ACTIVITY -> Would you print the data below exactly, leaving out every picture?
-- LISTED RECORDS follows --
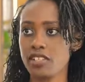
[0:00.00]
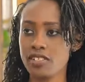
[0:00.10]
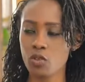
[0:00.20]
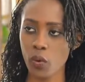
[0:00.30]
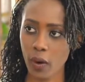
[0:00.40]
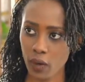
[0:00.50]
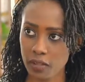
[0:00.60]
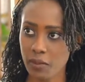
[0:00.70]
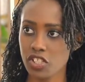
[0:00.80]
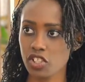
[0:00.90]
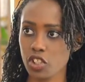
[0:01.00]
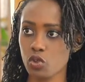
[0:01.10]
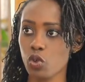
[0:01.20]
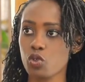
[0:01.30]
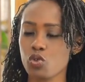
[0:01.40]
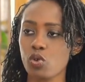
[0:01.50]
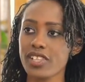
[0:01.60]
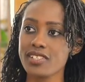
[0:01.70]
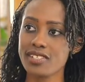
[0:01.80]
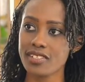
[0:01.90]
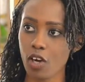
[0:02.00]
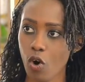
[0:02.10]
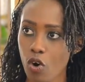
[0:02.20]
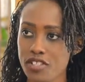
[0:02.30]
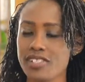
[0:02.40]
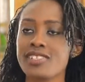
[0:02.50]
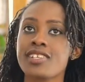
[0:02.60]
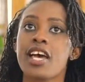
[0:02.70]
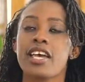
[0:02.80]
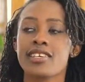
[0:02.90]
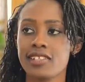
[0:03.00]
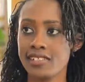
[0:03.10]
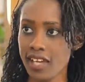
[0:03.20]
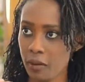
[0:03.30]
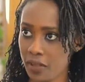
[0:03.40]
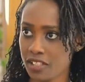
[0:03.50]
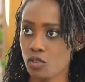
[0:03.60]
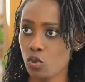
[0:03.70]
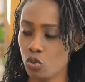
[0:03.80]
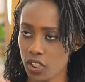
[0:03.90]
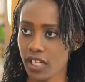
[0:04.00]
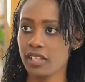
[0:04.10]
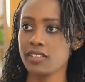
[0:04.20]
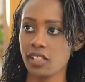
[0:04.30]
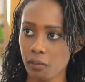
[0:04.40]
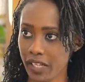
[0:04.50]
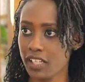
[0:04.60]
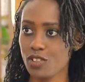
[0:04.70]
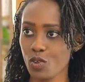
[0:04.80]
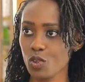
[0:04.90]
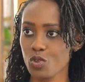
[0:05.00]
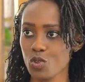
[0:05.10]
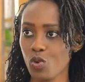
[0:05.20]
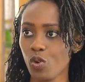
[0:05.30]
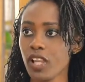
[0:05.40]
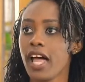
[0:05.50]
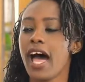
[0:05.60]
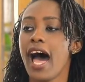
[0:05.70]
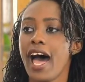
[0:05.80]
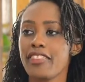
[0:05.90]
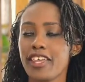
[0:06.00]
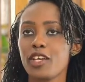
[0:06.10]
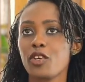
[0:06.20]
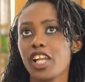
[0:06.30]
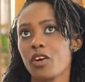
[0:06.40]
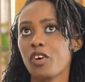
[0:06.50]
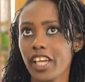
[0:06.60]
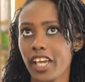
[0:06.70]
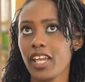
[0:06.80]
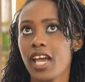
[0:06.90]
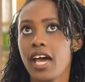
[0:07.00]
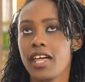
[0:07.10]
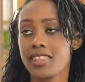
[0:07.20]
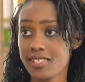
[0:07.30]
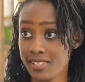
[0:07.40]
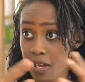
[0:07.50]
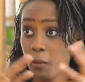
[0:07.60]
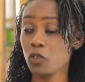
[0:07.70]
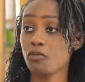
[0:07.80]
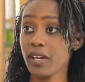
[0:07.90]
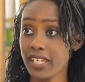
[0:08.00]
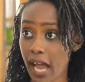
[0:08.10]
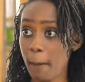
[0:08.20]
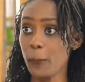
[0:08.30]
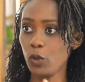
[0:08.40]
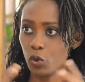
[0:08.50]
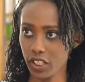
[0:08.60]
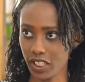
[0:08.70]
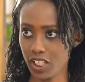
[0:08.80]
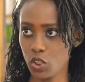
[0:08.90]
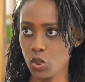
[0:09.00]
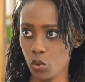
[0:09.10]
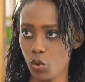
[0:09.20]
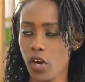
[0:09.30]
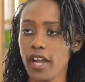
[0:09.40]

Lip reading: This is where I want my children to go to school. This is the course. This is the time that is going to take till my kids go to school. And then you're like, okay, this is the amount of money I'm looking into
-- LISTED RECORDS concluded --
RESULT FOR THIS TASK ->
[0:00.00]
[0:00.10]
[0:00.20]
[0:00.30]
[0:00.40]
[0:00.50]
[0:00.60]
[0:00.70]
[0:00.80]
[0:00.90]
[0:01.00]
[0:01.10]
[0:01.20]
[0:01.30]
[0:01.40]
[0:01.50]
[0:01.60]
[0:01.70]
[0:01.80]
[0:01.90]
[0:02.00]
[0:02.10]
[0:02.20]
[0:02.30]
[0:02.40]
[0:02.50]
[0:02.60]
[0:02.70]
[0:02.80]
[0:02.90]
[0:03.00]
[0:03.10]
[0:03.20]
[0:03.30]
[0:03.40]
[0:03.50]
[0:03.60]
[0:03.70]
[0:03.80]
[0:03.90]
[0:04.00]
[0:04.10]
[0:04.20]
[0:04.30]
[0:04.40]
[0:04.50]
[0:04.60]
[0:04.70]
[0:04.80]
[0:04.90]
[0:05.00]
[0:05.10]
[0:05.20]
[0:05.30]
[0:05.40]
[0:05.50]
[0:05.60]
[0:05.70]
[0:05.80]
[0:05.90]
[0:06.00]
[0:06.10]
[0:06.20]
[0:06.30]
[0:06.40]
[0:06.50]
[0:06.60]
[0:06.70]
[0:06.80]
[0:06.90]
[0:07.00]
[0:07.10]
[0:07.20]
[0:07.30]
[0:07.40]
[0:07.50]
[0:07.60]
[0:07.70]
[0:07.80]
[0:07.90]
[0:08.00]
[0:08.10]
[0:08.20]
[0:08.30]
[0:08.40]
[0:08.50]
[0:08.60]
[0:08.70]
[0:08.80]
[0:08.90]
[0:09.00]
[0:09.10]
[0:09.20]
[0:09.30]
[0:09.40]

Lip reading: This is where I want my children to go to school. This is the course. This is the time that is going to take till my kids go to school. And then you're like, okay, this is the amount of money I'm looking into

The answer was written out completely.